Following a fall off a moving train on Tuesday, a tourist from Ireland visiting western Thailand passed away.
The man was recognised as 45-year-old Patrick Ward, whose passport indicated that he was born in New Zealand.
Although his present address remained unknown, he arrived in Thailand on a tourist visa on December 26.
The bridge over the River Kwai, which was made famous in the movie about the railway built by slave labour under Japanese WWII occupation, is near Kanchanaburi town, according to the police, who said Ward arrived there on Tuesday with a tour group by rail from the capital, Bangkok.
The group made a quick stop before continuing to Sai Yok waterfall, another well-liked tourist attraction.

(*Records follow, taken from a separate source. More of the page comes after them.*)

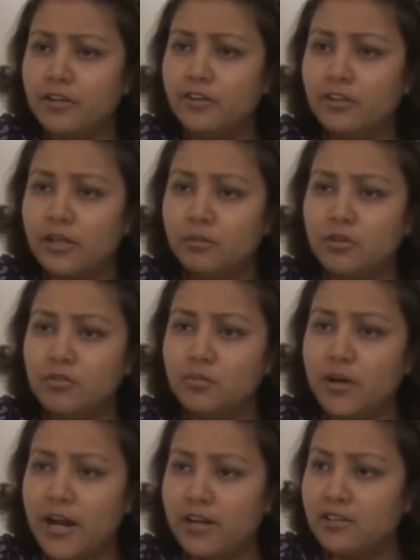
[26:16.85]
Your name is
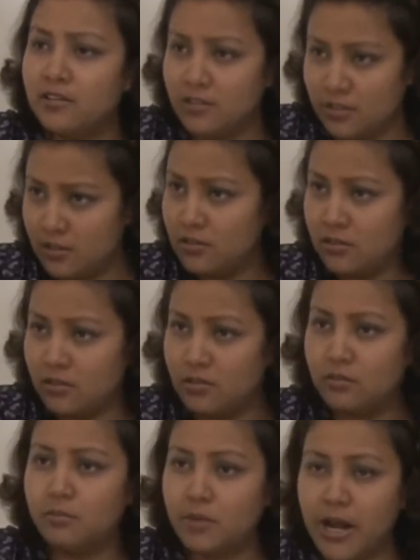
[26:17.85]
Brad, isn't is it?
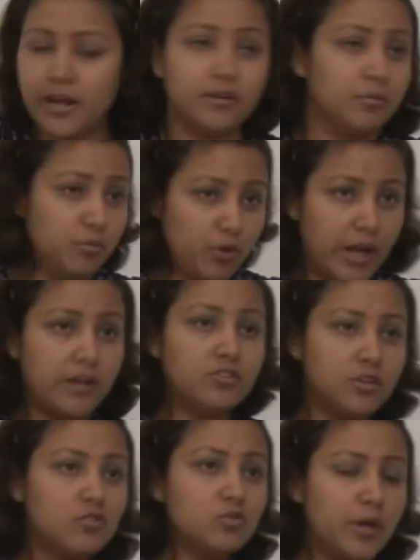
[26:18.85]
Brad, where
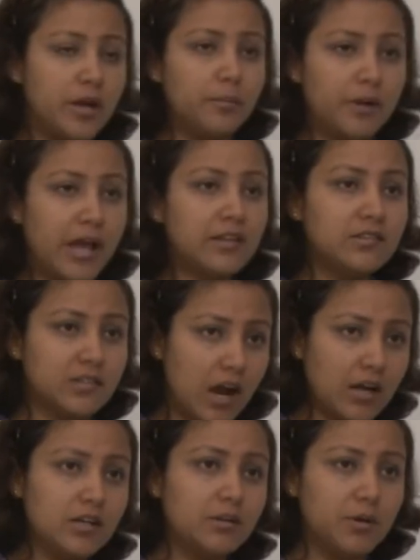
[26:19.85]
just where Brad
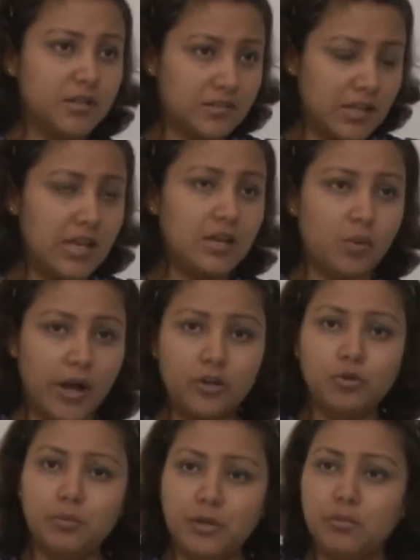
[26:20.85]
started by saying why
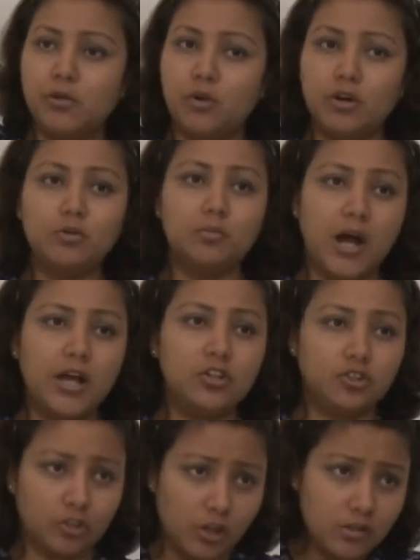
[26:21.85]
do people want to buy
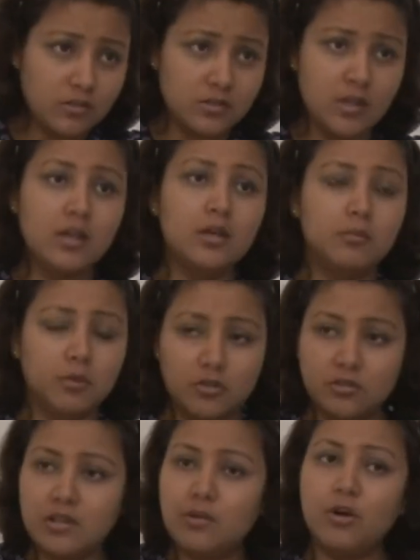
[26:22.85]
insurance
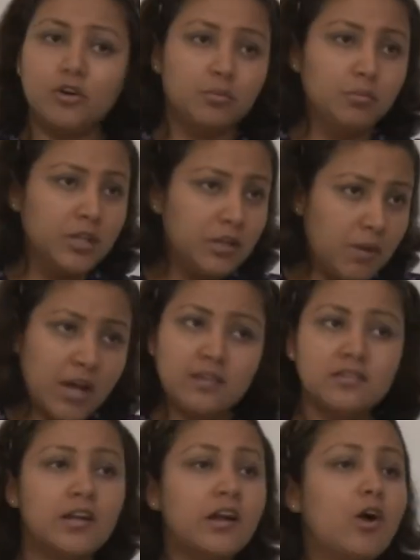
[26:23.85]
because they want to
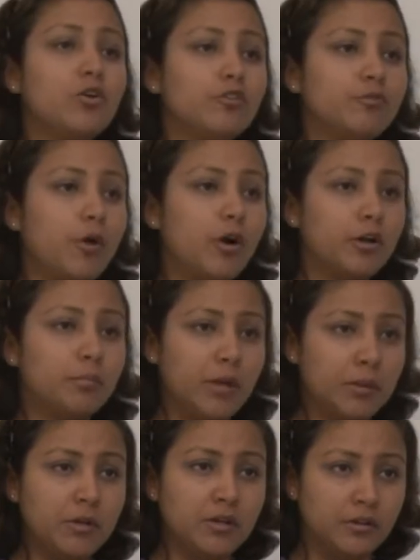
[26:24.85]
minimize their out of pocket
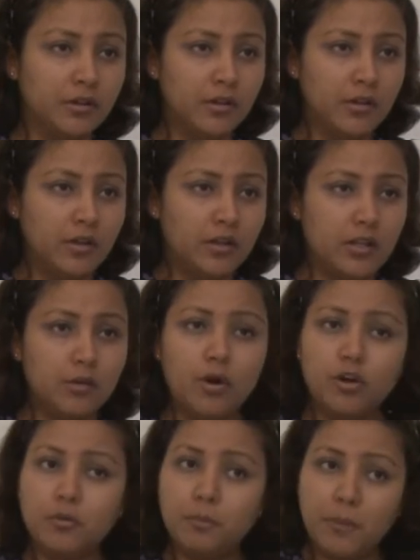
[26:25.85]
payment. They
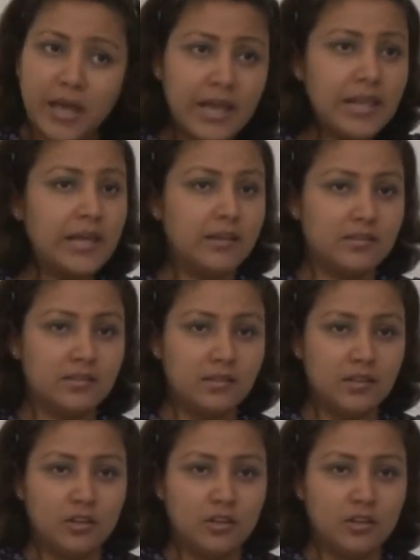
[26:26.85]
want to pay less.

According to witnesses, as the train slowed down at a scenic location, Ward unlocked a door in the carriage and fell 7-8 metres (yards) down a slope.
Emergency services and rescuers arrived at the scene of his collapse quickly. They were unable to get to where he was laying, so they had to construct a pulley system to lower themselves to reach him.
According to Thai authorities, Mr. Ward’s arm and neck were shattered when rescuers found him and he was barely alive.
A police official did not confirm after the incident that Ward was attempting to snap a selfie when the accident happened just before noon, as was reported in Thai media.
Later, they claimed that although Mr. Ward’s body had wounds, none of them suggested foul play.
The New Zealand embassy in Thailand would be contacted, according to police authorities, and custody of the body would be turned over for the funeral.